I did a quick look today to see what kind of events are planned for today. As I kind of half expected, I didn't really see any that were FOR autistic kids or adults. Lots of fundraisers, walks, lectures, etc. But not something I could take Janey to. I am grateful for the awareness, for the research, for all of that. But if it's autism AWARENESS day, perhaps it would be a good day to expose people to actual human beings with autism---to let them see what autism actually is and isn't. I had ideas like having restaurants have a special time, from 2-4pm or something, where they would just for that day be autism-friendly, and you could go there and not feel worried if your kid screamed the whole time, or spilled water, or ran around. You could just sit and eat a meal among other families with autistic kids, and smile at each other, and enjoy being out. Or another idea---places like indoor gyms or pools could have an autism time every April 2nd, so you could get some family recreation. Or maybe somehow there could be highly staffed parties for JUST the kids, so you could drop them off for an hour or two knowing they were doing something special and fun, while you got a break. You know, sort of like how parents of "typical" kids can sometimes take their kids to birthday parties and LEAVE them there and get coffee---that kind of luxury treat for everyone!

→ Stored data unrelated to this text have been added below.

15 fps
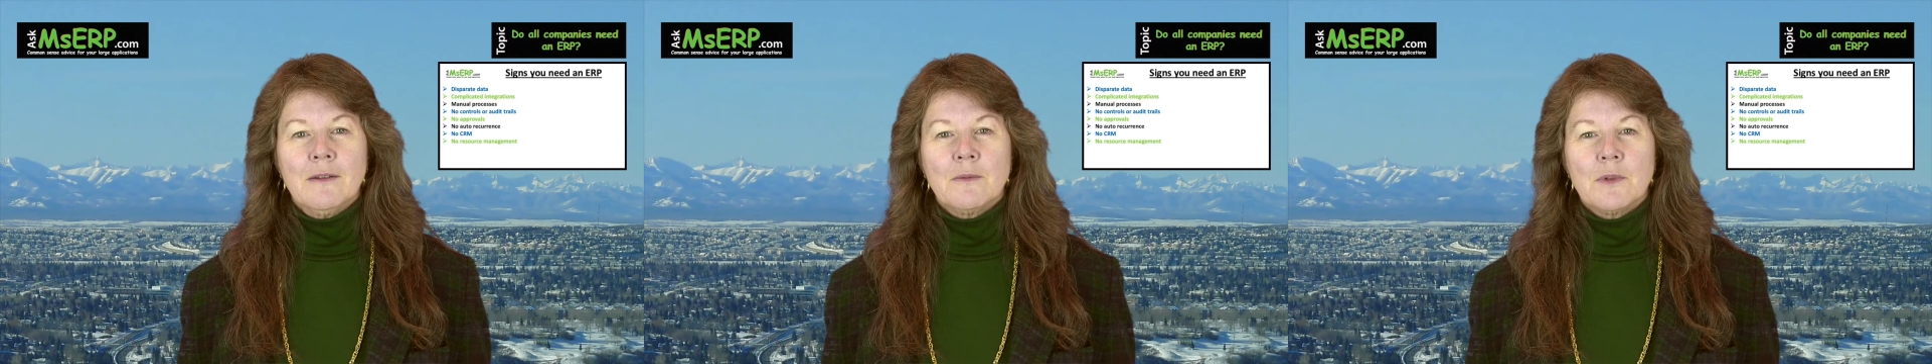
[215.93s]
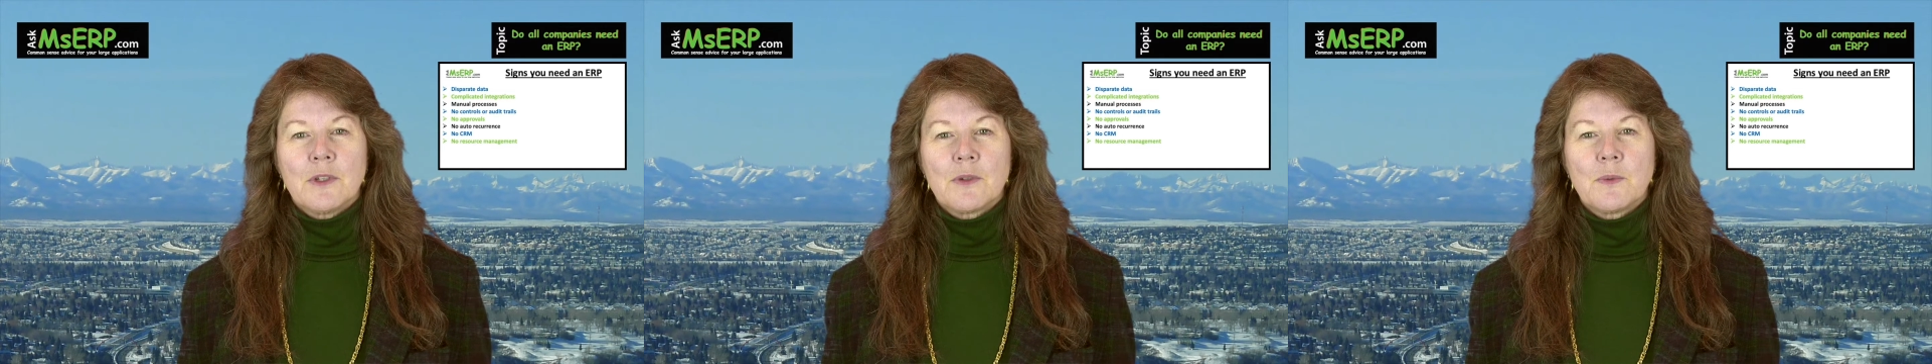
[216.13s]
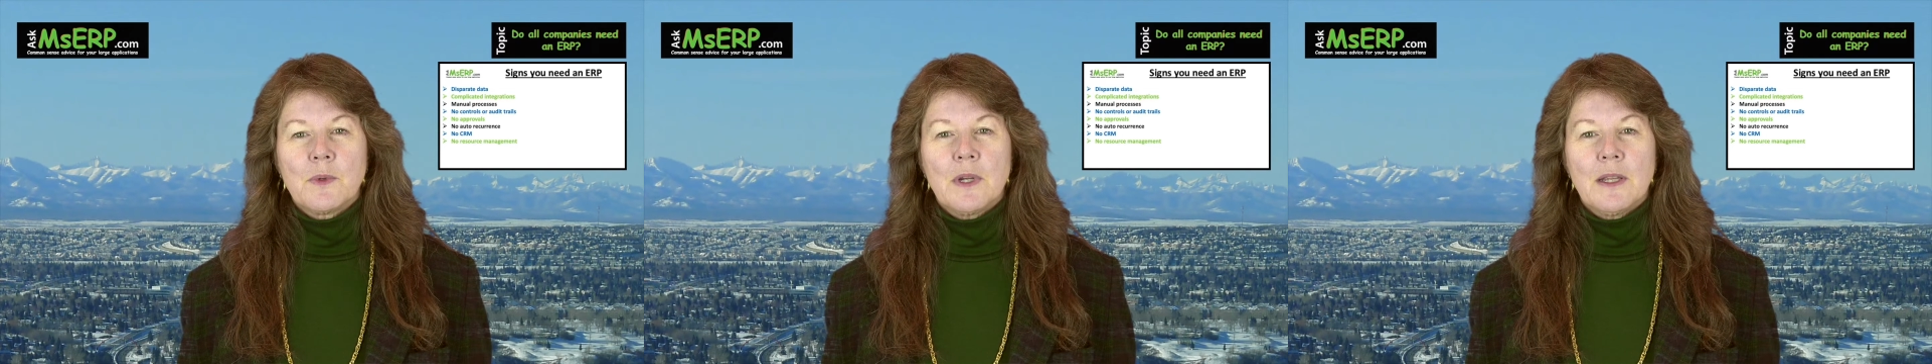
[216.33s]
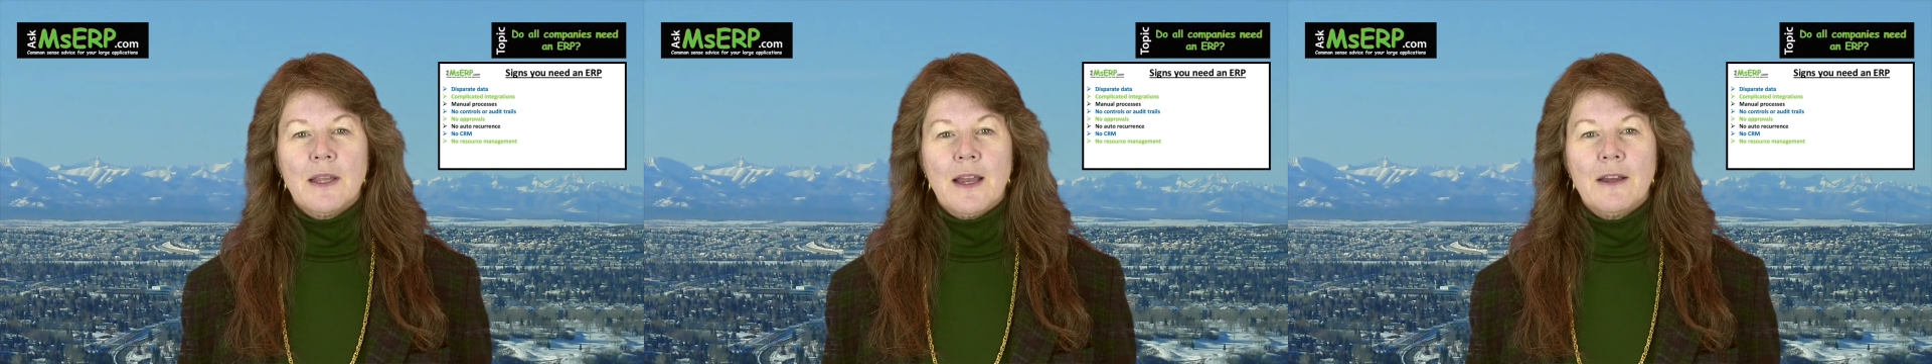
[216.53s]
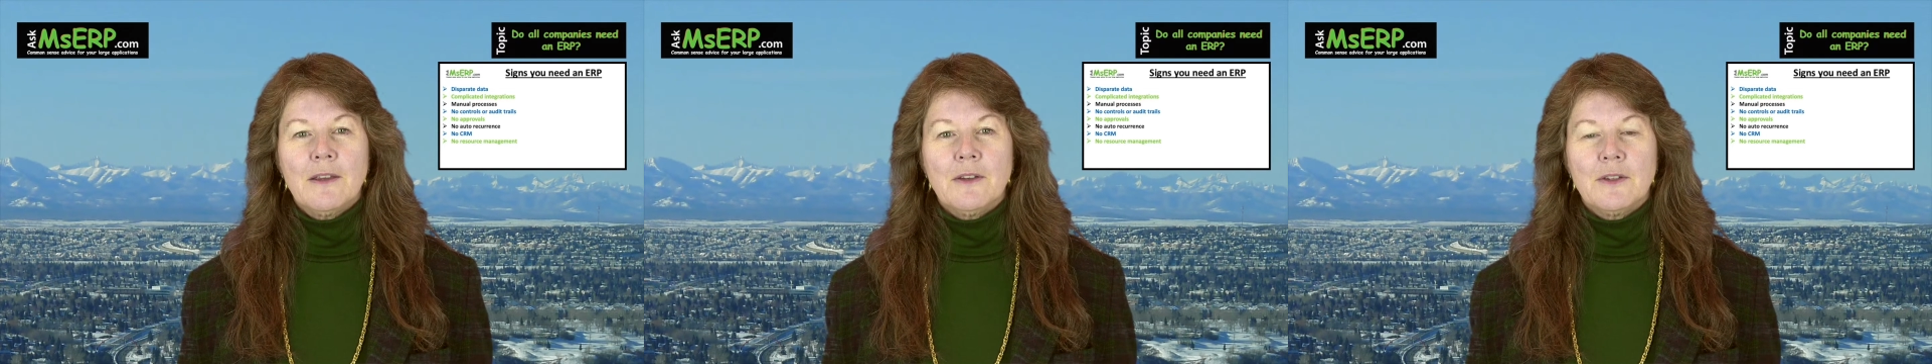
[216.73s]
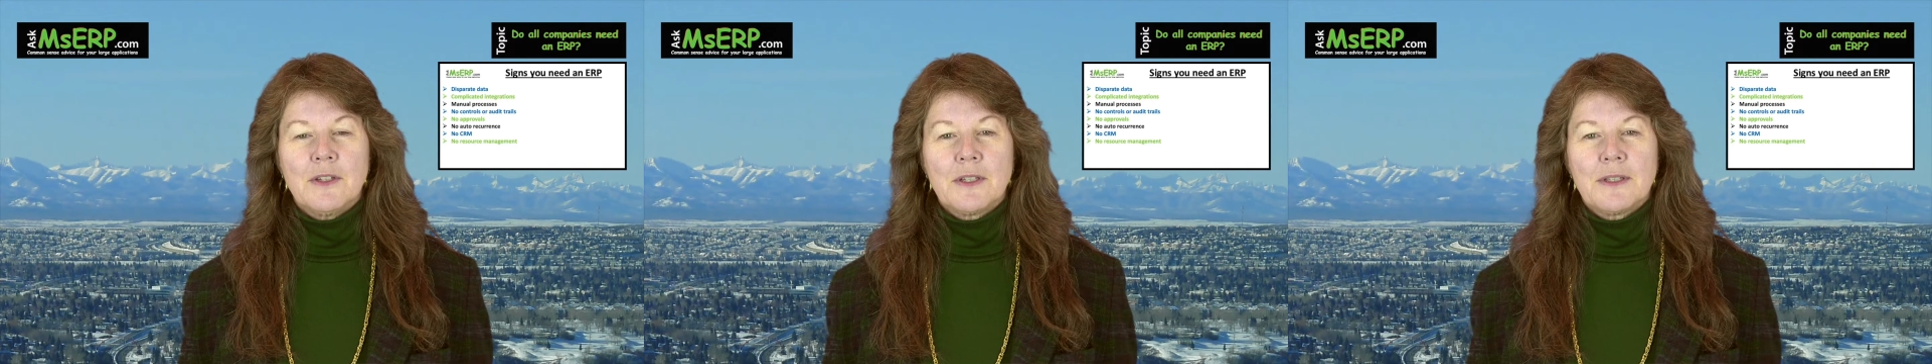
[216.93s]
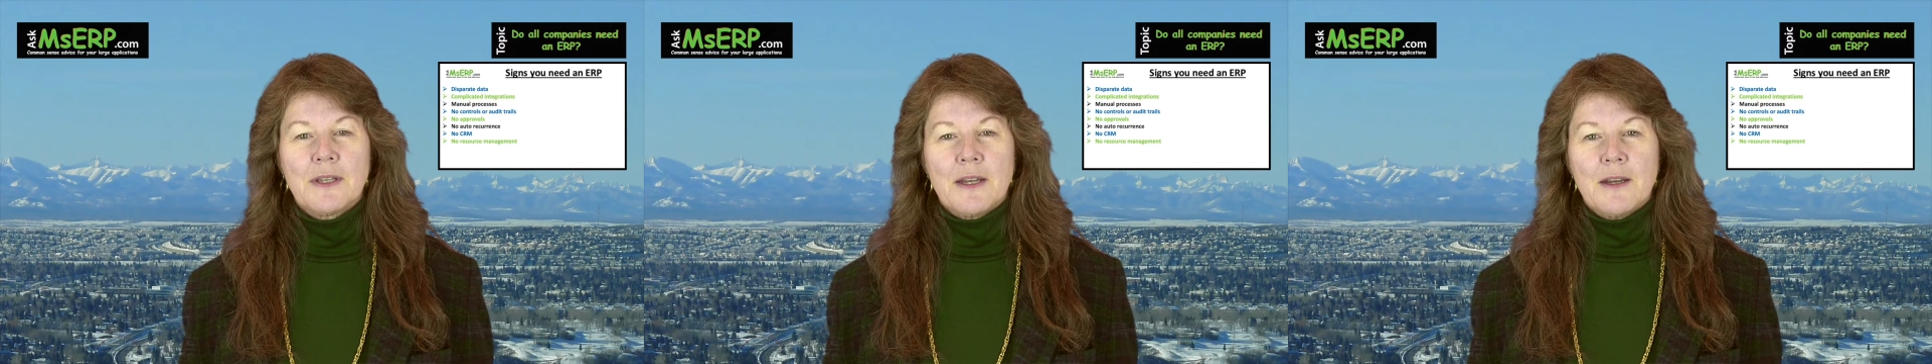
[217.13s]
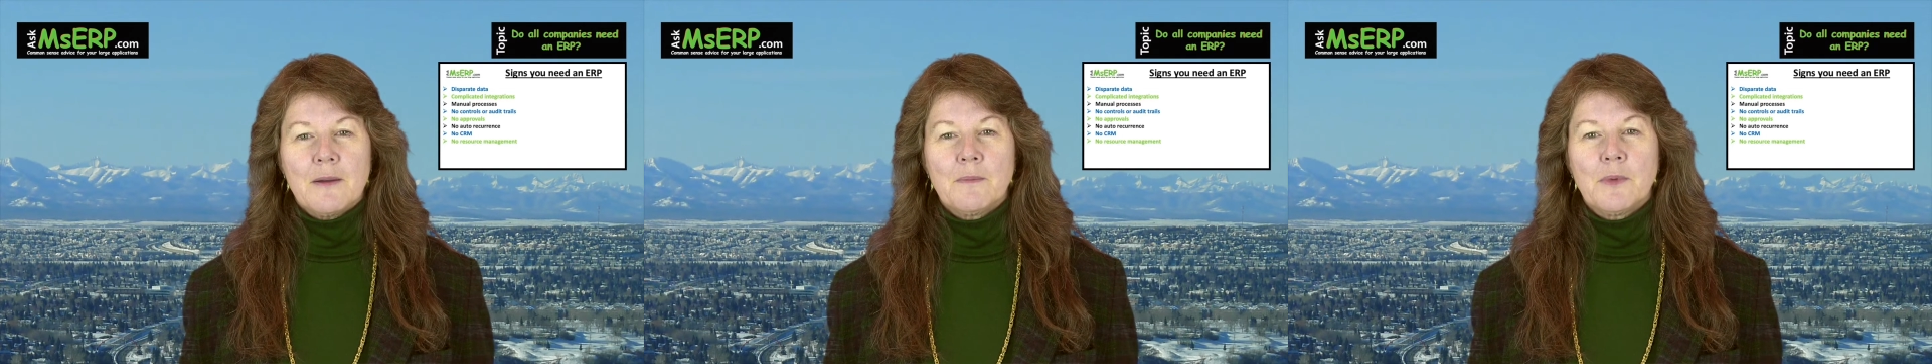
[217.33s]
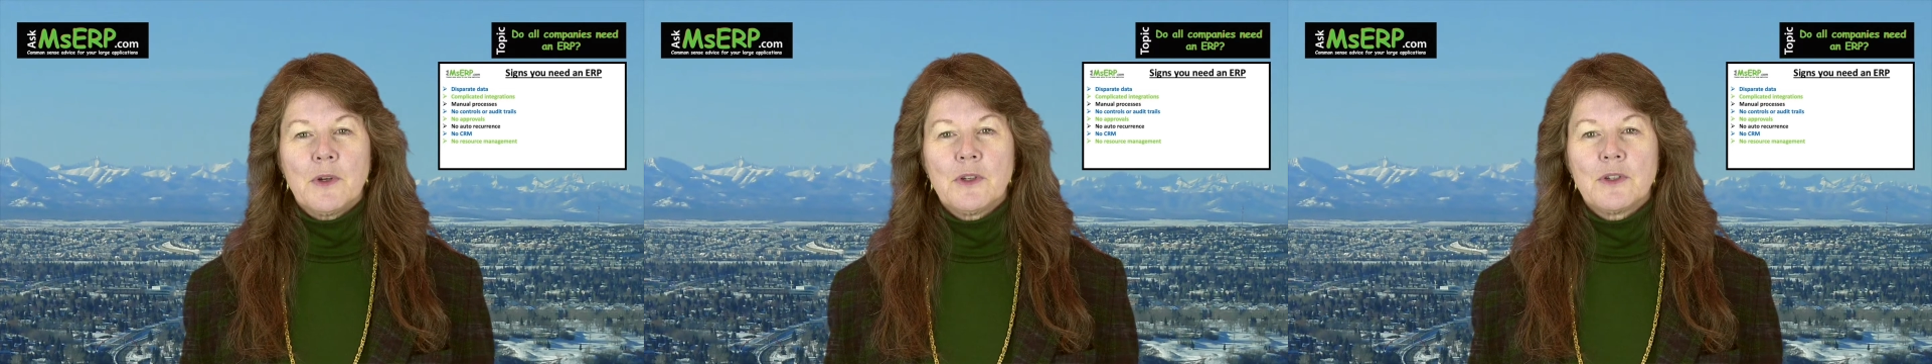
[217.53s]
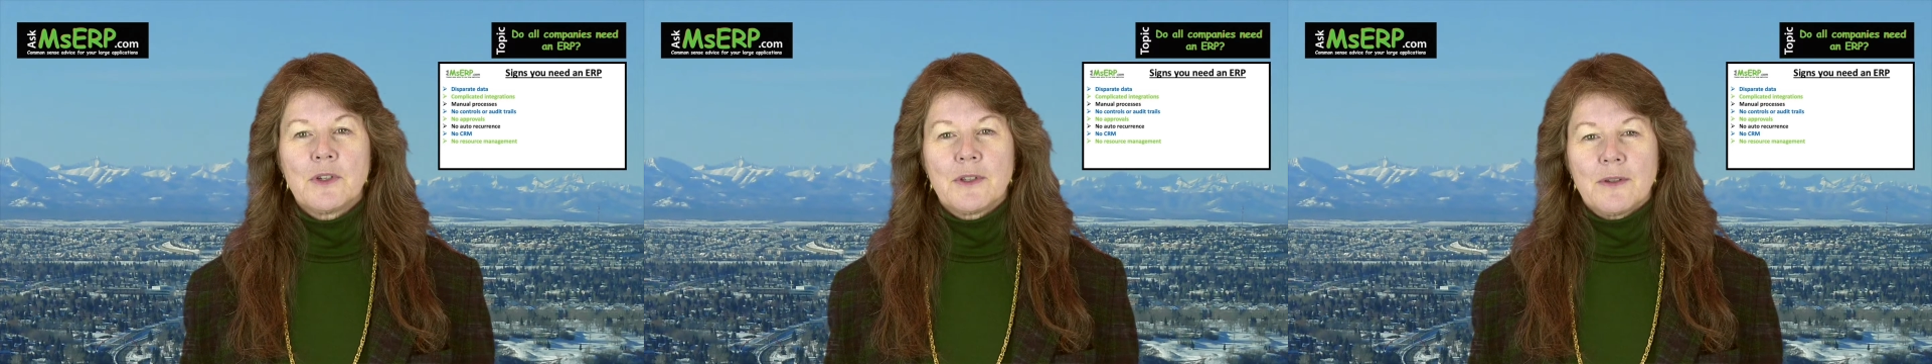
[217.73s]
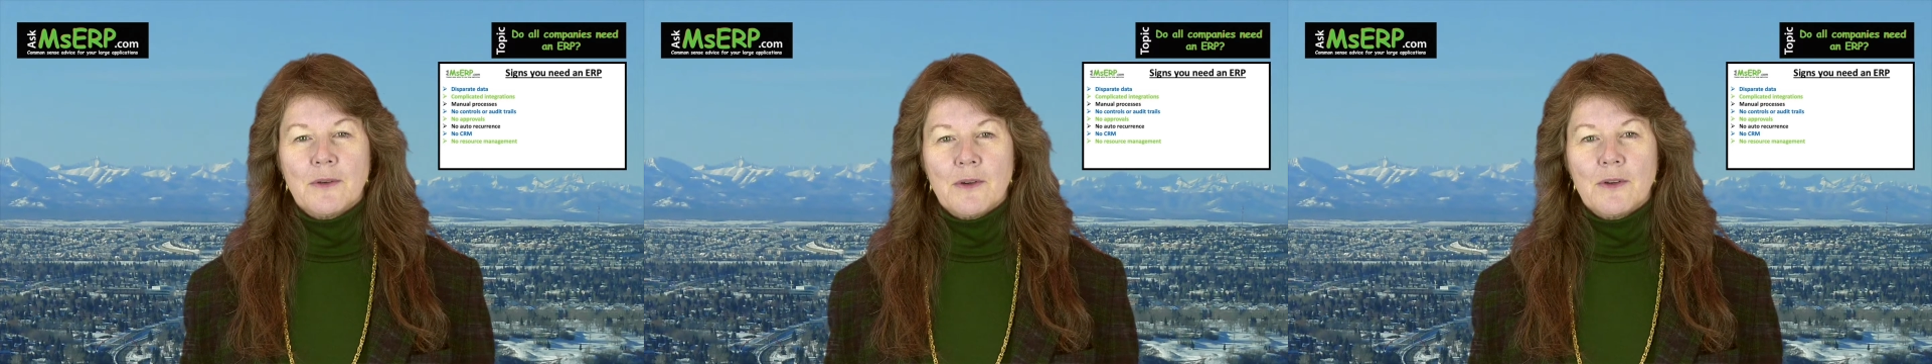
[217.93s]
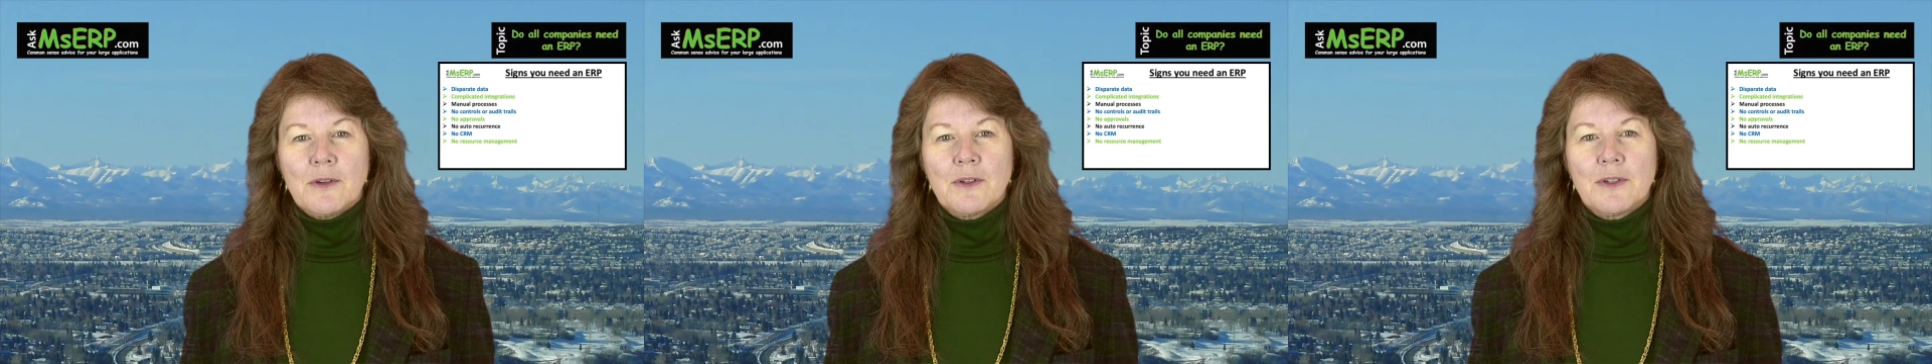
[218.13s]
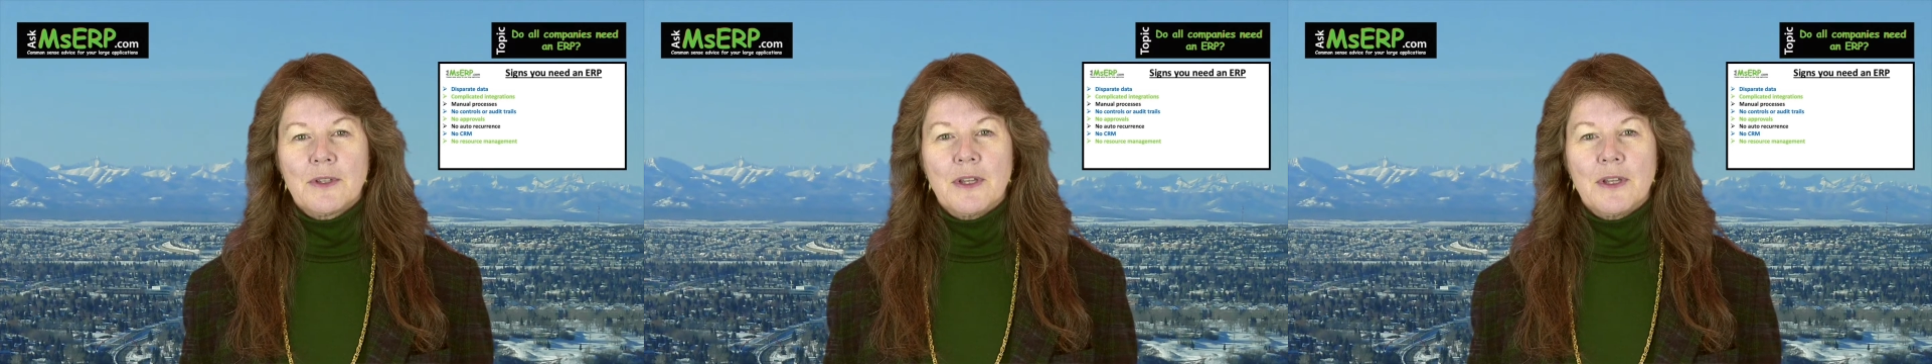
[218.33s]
which would allow you to set up purchase orders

But those are dreams. I have to be content that Janey is living in a world that certainly IS more aware of autism than a world 20 or 40 or 100 years ago would be. I am very lucky that way. People know what autism is, kind of, even if they haven't met a lot of people with it.

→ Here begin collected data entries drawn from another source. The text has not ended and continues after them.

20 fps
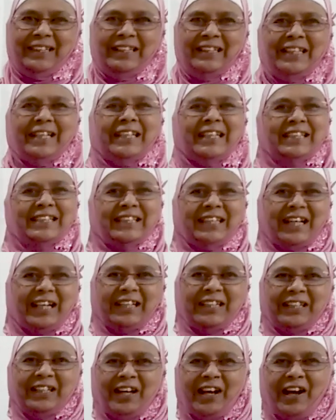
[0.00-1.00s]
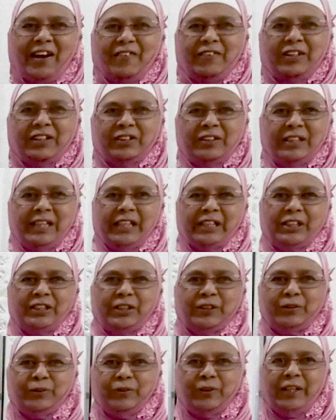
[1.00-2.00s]
Let us start our
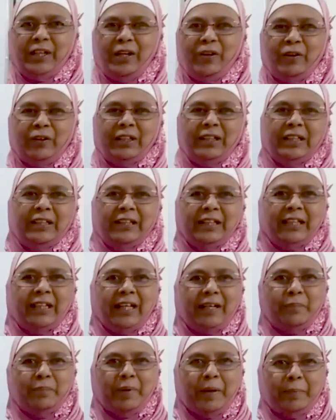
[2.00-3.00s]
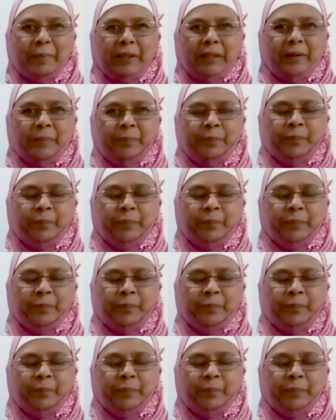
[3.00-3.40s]
lecture today on learning and memory.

I'm thinking of ways myself I can actually live up for the name of the day. How I can I make people more aware of autism? One thing I try to do is tell people Janey is autistic. I like to do that for many reasons. It explains her behavior, it lets people know she isn't just being rude in not answering them and it lets them meet someone with autism. It has worked well for me overall. There are quite a few stores where Janey is known, and I feel good about that. This blog is another way---I try my very hardest to write honestly here---to bare my heart about Janey, not just the bad but the good. I wonder if I show the good enough---that's a part of autism I want people to be aware of to---that Janey is a delight often, that she is fascinating in a lot of ways, that I love her intensely and I always will. I want to give some hope to other parents with newly diagnosed kids. But I don't want to lie. I don't want to say it's better than it is, I don't want to be all sunshine and flowers. I want to be honest. I can also encourage my sons to talk about Janey. I sometimes suggest her as a topic for essays at school, or tell them to not hesitate to explain to friends why sometimes they prefer to spend time at other people's houses instead of having kids here. I want them to be proud of her as a sister, but to also let them know it's hard, it's something THEY should be proud of themselves for---being good brothers to her.

And so awareness is a good thing. But I wish this day could somehow also INCLUDE those with autism, instead of just being ABOUT them.